Harus diakui, naskah cerita Robin Hood yang digarap oleh Ben Chandler dan David James Kelly memberikan cukup banyak sentuhan segar pada pengisahan legendaris Robin Hood untuk menjadikannya relevan dengan berbagai isu sosial maupun politik yang sedang terjadi di era sekarang. Pemaparan tentang pemanfaatan isu agama sebagai bagian dari strategi politik, penggunaan pajak untuk kepentingan pribadi, penciptaan isu perbedaan ras dan budaya guna menyebar ketakutan pada masyarakat luas, hingga perubahan karakterisasi pada beberapa karakter utama film harus diakui mampu menjadikan Robin Hood tampil dengan intrik yang penuh warna. Meskipun begitu, terlepas dari berbagai elemen cerita baru yang coba dihadirkannya, Chandler dan Kelly masih dengan setia mempertahankan garis kuat kisah tentang sosok Robin Hood yang telah lama dikenal dunia. Dan, sayangnya, dari sinilah berbagai problematika pengisahan film ini kemudian banyak berasal.
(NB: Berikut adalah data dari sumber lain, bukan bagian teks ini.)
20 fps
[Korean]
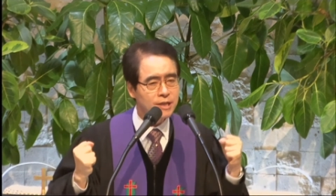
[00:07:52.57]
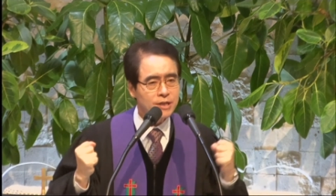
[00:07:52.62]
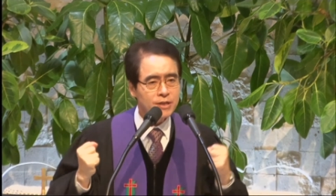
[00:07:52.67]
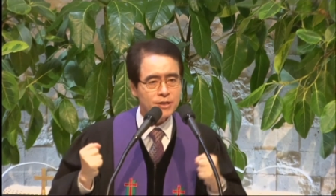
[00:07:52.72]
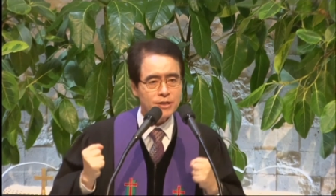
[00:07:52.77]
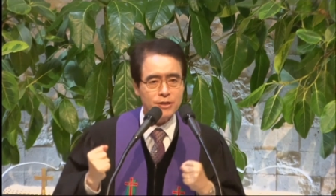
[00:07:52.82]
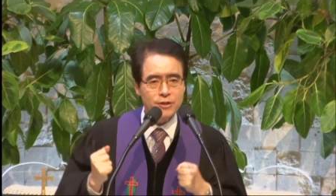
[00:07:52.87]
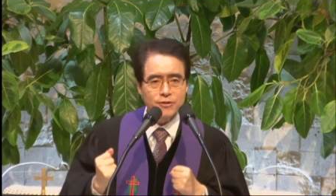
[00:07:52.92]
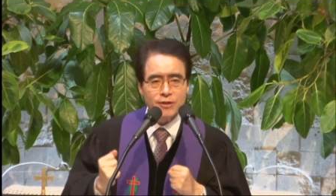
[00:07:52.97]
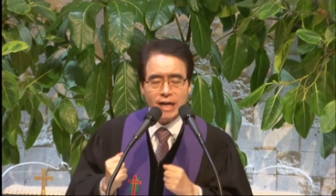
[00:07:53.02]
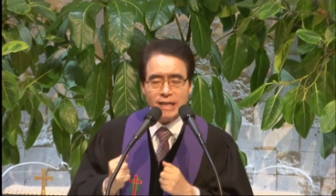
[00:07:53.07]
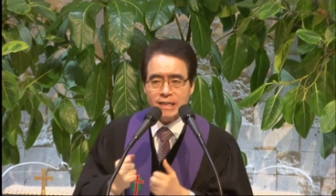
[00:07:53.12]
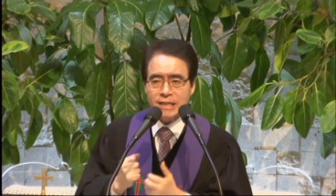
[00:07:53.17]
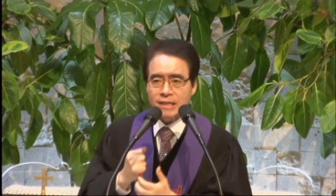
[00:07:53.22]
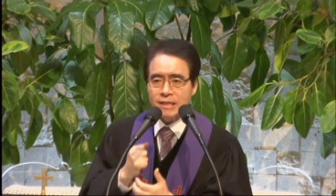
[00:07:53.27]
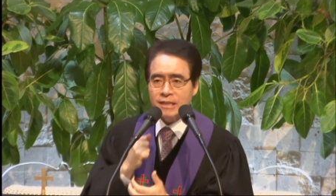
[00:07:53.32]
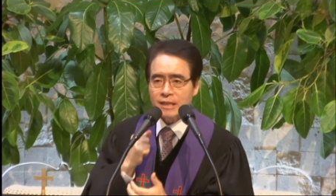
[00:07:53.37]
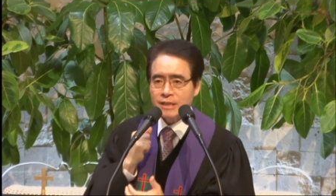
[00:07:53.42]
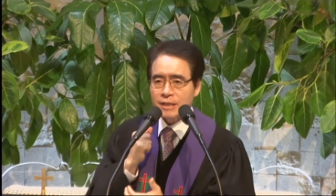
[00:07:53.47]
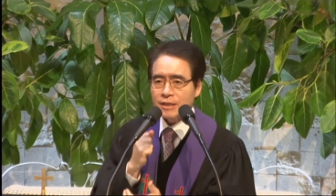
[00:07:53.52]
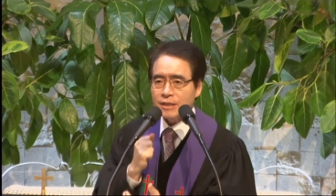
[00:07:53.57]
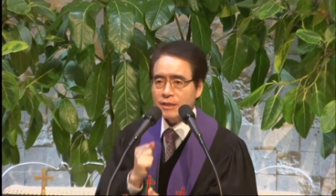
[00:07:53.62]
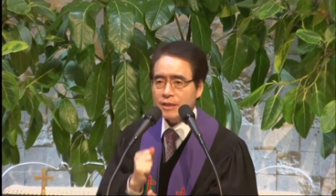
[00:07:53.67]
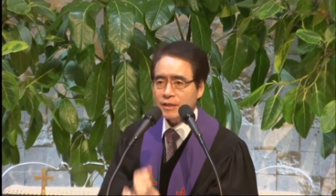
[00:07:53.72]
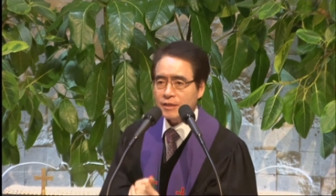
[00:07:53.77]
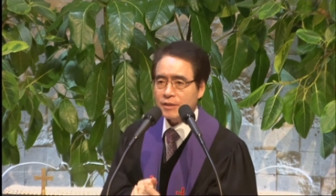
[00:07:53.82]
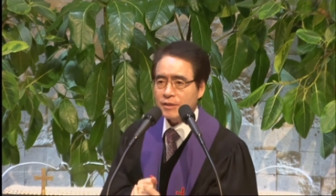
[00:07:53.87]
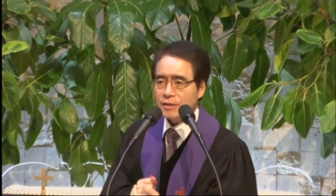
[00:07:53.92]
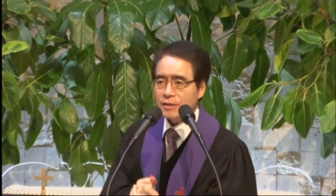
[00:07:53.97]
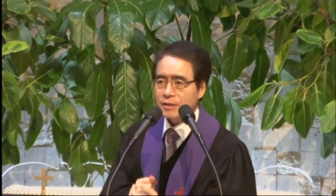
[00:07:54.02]
이러한
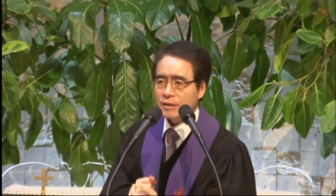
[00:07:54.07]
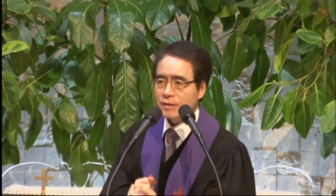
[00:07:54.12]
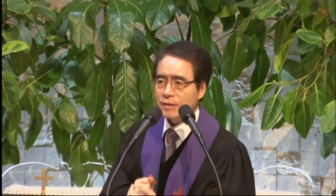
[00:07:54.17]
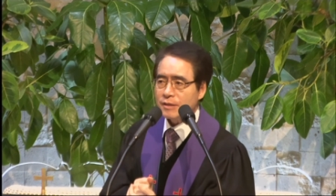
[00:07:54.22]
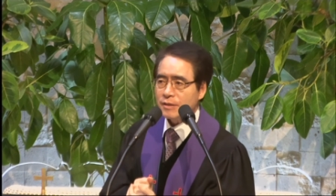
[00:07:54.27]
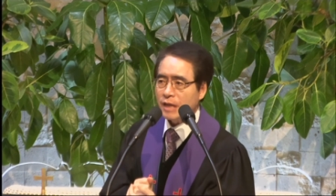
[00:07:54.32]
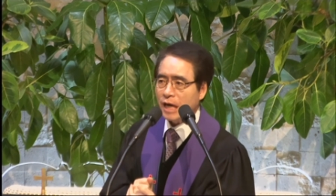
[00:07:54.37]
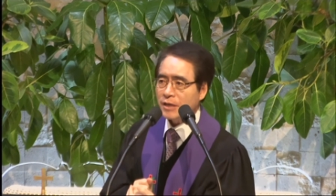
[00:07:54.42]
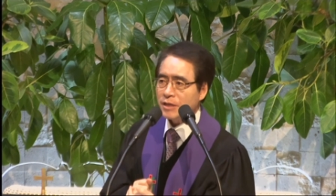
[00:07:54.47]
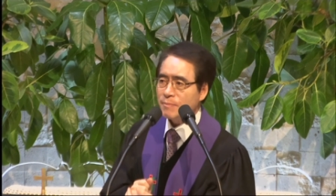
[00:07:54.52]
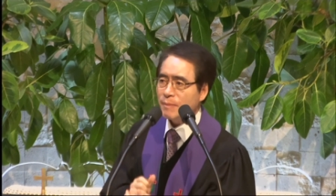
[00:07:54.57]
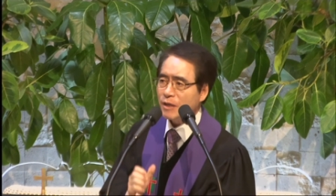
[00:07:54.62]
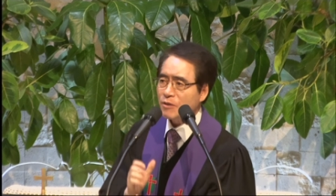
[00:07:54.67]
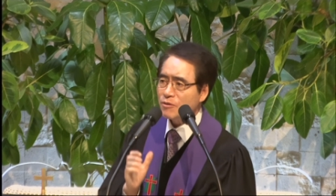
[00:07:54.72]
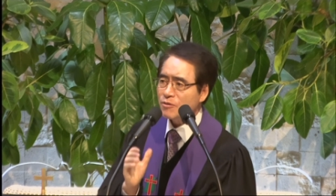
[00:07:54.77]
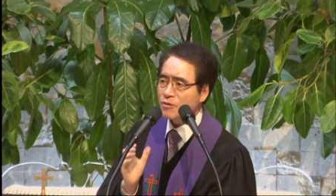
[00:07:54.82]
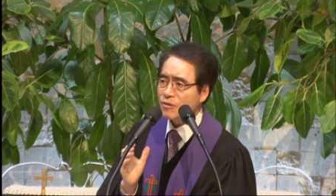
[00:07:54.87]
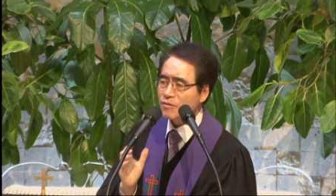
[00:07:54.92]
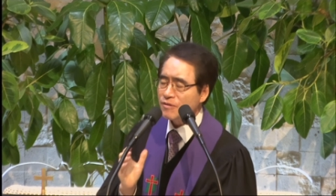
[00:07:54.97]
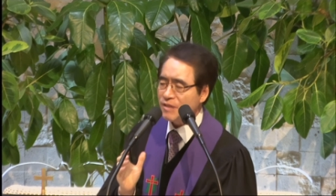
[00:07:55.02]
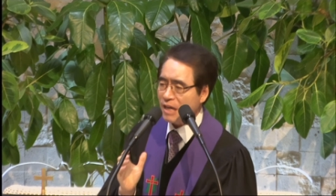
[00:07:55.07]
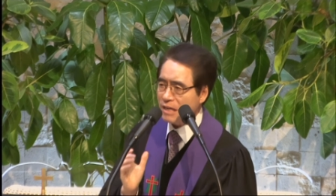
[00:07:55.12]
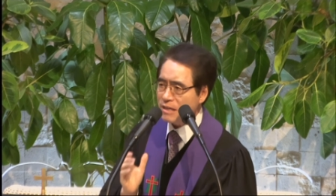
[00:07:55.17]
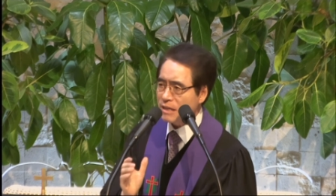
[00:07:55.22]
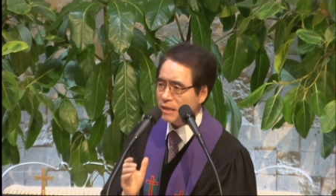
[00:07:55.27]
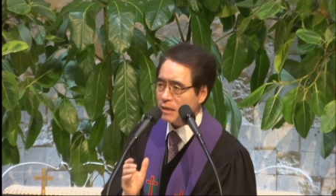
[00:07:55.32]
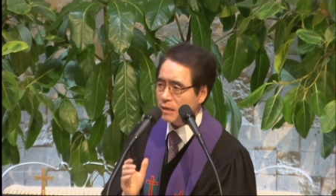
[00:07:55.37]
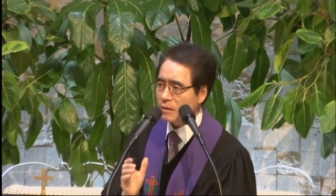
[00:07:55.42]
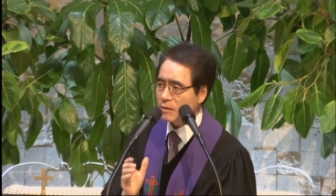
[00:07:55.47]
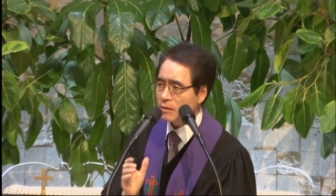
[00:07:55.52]
날이 바로
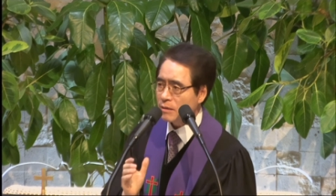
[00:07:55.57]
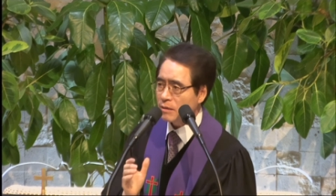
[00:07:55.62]
성탄이에요.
Berbagai konflik yang kental dengan nuansa pengisahan yang lebih padat tersebut seringkali hanya disajikan sebagai pembungkus bagi kisah dasar dari karakter Robin Hood dalam penggambaran misinya untuk membalaskan dendam. Hal tersebut sebenarnya tidak akan menjadi masalah yang begitu besar jika Robin Hood mampu memberikan bangunan karakter yang kuat bagi sang tokoh utama. Namun, dengan himpitan karakter-karakter lain yang tampil dengan karakterisasi yang lebih lugas dan berbagai konflik yang menyertai pengisahan mereka, karakter Robin Hood seringkali terasa tenggelam, dangkal, dan tidak mampu untuk memberikan ikatan emosional yang berarti.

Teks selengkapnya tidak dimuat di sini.